→ **Exercise goal**
Print the full listing below exactly, keeping every character as it stands.

Start of Block

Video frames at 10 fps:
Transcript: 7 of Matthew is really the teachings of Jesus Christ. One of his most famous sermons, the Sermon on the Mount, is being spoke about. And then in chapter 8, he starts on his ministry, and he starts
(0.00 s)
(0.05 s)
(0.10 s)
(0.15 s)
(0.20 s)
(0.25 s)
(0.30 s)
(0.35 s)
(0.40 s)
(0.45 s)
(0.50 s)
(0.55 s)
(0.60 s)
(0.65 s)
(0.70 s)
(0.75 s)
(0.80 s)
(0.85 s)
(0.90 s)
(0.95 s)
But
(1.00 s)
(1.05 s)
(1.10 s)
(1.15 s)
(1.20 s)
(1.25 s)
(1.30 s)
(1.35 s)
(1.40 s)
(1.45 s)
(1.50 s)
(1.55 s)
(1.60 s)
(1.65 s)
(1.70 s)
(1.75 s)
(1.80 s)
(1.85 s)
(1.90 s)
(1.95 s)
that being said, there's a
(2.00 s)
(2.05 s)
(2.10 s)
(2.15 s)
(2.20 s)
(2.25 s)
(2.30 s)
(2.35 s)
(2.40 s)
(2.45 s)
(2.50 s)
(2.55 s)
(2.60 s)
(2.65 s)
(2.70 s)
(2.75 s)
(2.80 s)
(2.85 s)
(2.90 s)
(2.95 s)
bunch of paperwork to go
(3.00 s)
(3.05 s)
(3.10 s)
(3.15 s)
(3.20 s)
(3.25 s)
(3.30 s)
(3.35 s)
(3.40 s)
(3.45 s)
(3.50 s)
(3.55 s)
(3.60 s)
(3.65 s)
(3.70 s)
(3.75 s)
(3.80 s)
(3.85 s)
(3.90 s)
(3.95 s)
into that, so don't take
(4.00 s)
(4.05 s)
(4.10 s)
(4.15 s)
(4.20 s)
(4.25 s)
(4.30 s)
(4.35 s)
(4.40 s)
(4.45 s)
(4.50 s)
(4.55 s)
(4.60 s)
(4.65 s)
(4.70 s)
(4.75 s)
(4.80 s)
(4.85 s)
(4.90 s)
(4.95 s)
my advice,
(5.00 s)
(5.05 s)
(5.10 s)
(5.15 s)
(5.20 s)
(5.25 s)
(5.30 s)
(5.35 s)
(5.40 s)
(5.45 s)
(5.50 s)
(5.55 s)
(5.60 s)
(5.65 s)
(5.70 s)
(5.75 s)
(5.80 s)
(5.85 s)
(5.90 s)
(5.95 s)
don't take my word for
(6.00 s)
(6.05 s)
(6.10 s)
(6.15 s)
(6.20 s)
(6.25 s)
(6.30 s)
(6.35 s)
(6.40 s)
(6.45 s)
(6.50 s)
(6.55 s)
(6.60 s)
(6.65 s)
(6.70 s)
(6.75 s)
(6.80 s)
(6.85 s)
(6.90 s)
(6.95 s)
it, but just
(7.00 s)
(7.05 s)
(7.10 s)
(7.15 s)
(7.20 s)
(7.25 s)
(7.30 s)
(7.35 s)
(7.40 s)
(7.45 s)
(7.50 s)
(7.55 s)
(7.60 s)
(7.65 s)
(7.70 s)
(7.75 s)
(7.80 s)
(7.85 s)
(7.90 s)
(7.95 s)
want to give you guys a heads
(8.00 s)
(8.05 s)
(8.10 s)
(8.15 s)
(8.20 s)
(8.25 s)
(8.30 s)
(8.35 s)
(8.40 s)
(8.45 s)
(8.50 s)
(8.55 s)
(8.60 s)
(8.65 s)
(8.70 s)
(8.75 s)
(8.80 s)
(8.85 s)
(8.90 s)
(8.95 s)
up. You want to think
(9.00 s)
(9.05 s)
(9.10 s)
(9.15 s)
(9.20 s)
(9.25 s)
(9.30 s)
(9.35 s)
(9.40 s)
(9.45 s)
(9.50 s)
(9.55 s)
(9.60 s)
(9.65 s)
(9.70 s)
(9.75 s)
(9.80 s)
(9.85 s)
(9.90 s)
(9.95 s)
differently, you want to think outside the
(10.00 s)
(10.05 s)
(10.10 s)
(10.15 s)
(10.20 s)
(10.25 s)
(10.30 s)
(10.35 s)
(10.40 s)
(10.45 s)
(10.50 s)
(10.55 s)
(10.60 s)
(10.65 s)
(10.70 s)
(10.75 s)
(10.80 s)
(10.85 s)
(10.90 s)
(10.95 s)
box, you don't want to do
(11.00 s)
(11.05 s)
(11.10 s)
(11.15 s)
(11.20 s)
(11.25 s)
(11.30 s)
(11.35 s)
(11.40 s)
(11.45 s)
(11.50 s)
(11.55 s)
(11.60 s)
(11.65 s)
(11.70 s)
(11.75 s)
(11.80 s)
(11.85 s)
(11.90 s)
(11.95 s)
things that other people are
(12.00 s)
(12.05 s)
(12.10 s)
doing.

End of Block

→ **Your response**
Video frames at 10 fps:
Transcript: 7 of Matthew is really the teachings of Jesus Christ. One of his most famous sermons, the Sermon on the Mount, is being spoke about. And then in chapter 8, he starts on his ministry, and he starts
(0.00 s)
(0.05 s)
(0.10 s)
(0.15 s)
(0.20 s)
(0.25 s)
(0.30 s)
(0.35 s)
(0.40 s)
(0.45 s)
(0.50 s)
(0.55 s)
(0.60 s)
(0.65 s)
(0.70 s)
(0.75 s)
(0.80 s)
(0.85 s)
(0.90 s)
(0.95 s)
But
(1.00 s)
(1.05 s)
(1.10 s)
(1.15 s)
(1.20 s)
(1.25 s)
(1.30 s)
(1.35 s)
(1.40 s)
(1.45 s)
(1.50 s)
(1.55 s)
(1.60 s)
(1.65 s)
(1.70 s)
(1.75 s)
(1.80 s)
(1.85 s)
(1.90 s)
(1.95 s)
that being said, there's a
(2.00 s)
(2.05 s)
(2.10 s)
(2.15 s)
(2.20 s)
(2.25 s)
(2.30 s)
(2.35 s)
(2.40 s)
(2.45 s)
(2.50 s)
(2.55 s)
(2.60 s)
(2.65 s)
(2.70 s)
(2.75 s)
(2.80 s)
(2.85 s)
(2.90 s)
(2.95 s)
bunch of paperwork to go
(3.00 s)
(3.05 s)
(3.10 s)
(3.15 s)
(3.20 s)
(3.25 s)
(3.30 s)
(3.35 s)
(3.40 s)
(3.45 s)
(3.50 s)
(3.55 s)
(3.60 s)
(3.65 s)
(3.70 s)
(3.75 s)
(3.80 s)
(3.85 s)
(3.90 s)
(3.95 s)
into that, so don't take
(4.00 s)
(4.05 s)
(4.10 s)
(4.15 s)
(4.20 s)
(4.25 s)
(4.30 s)
(4.35 s)
(4.40 s)
(4.45 s)
(4.50 s)
(4.55 s)
(4.60 s)
(4.65 s)
(4.70 s)
(4.75 s)
(4.80 s)
(4.85 s)
(4.90 s)
(4.95 s)
my advice,
(5.00 s)
(5.05 s)
(5.10 s)
(5.15 s)
(5.20 s)
(5.25 s)
(5.30 s)
(5.35 s)
(5.40 s)
(5.45 s)
(5.50 s)
(5.55 s)
(5.60 s)
(5.65 s)
(5.70 s)
(5.75 s)
(5.80 s)
(5.85 s)
(5.90 s)
(5.95 s)
don't take my word for
(6.00 s)
(6.05 s)
(6.10 s)
(6.15 s)
(6.20 s)
(6.25 s)
(6.30 s)
(6.35 s)
(6.40 s)
(6.45 s)
(6.50 s)
(6.55 s)
(6.60 s)
(6.65 s)
(6.70 s)
(6.75 s)
(6.80 s)
(6.85 s)
(6.90 s)
(6.95 s)
it, but just
(7.00 s)
(7.05 s)
(7.10 s)
(7.15 s)
(7.20 s)
(7.25 s)
(7.30 s)
(7.35 s)
(7.40 s)
(7.45 s)
(7.50 s)
(7.55 s)
(7.60 s)
(7.65 s)
(7.70 s)
(7.75 s)
(7.80 s)
(7.85 s)
(7.90 s)
(7.95 s)
want to give you guys a heads
(8.00 s)
(8.05 s)
(8.10 s)
(8.15 s)
(8.20 s)
(8.25 s)
(8.30 s)
(8.35 s)
(8.40 s)
(8.45 s)
(8.50 s)
(8.55 s)
(8.60 s)
(8.65 s)
(8.70 s)
(8.75 s)
(8.80 s)
(8.85 s)
(8.90 s)
(8.95 s)
up. You want to think
(9.00 s)
(9.05 s)
(9.10 s)
(9.15 s)
(9.20 s)
(9.25 s)
(9.30 s)
(9.35 s)
(9.40 s)
(9.45 s)
(9.50 s)
(9.55 s)
(9.60 s)
(9.65 s)
(9.70 s)
(9.75 s)
(9.80 s)
(9.85 s)
(9.90 s)
(9.95 s)
differently, you want to think outside the
(10.00 s)
(10.05 s)
(10.10 s)
(10.15 s)
(10.20 s)
(10.25 s)
(10.30 s)
(10.35 s)
(10.40 s)
(10.45 s)
(10.50 s)
(10.55 s)
(10.60 s)
(10.65 s)
(10.70 s)
(10.75 s)
(10.80 s)
(10.85 s)
(10.90 s)
(10.95 s)
box, you don't want to do
(11.00 s)
(11.05 s)
(11.10 s)
(11.15 s)
(11.20 s)
(11.25 s)
(11.30 s)
(11.35 s)
(11.40 s)
(11.45 s)
(11.50 s)
(11.55 s)
(11.60 s)
(11.65 s)
(11.70 s)
(11.75 s)
(11.80 s)
(11.85 s)
(11.90 s)
(11.95 s)
things that other people are
(12.00 s)
(12.05 s)
(12.10 s)
doing.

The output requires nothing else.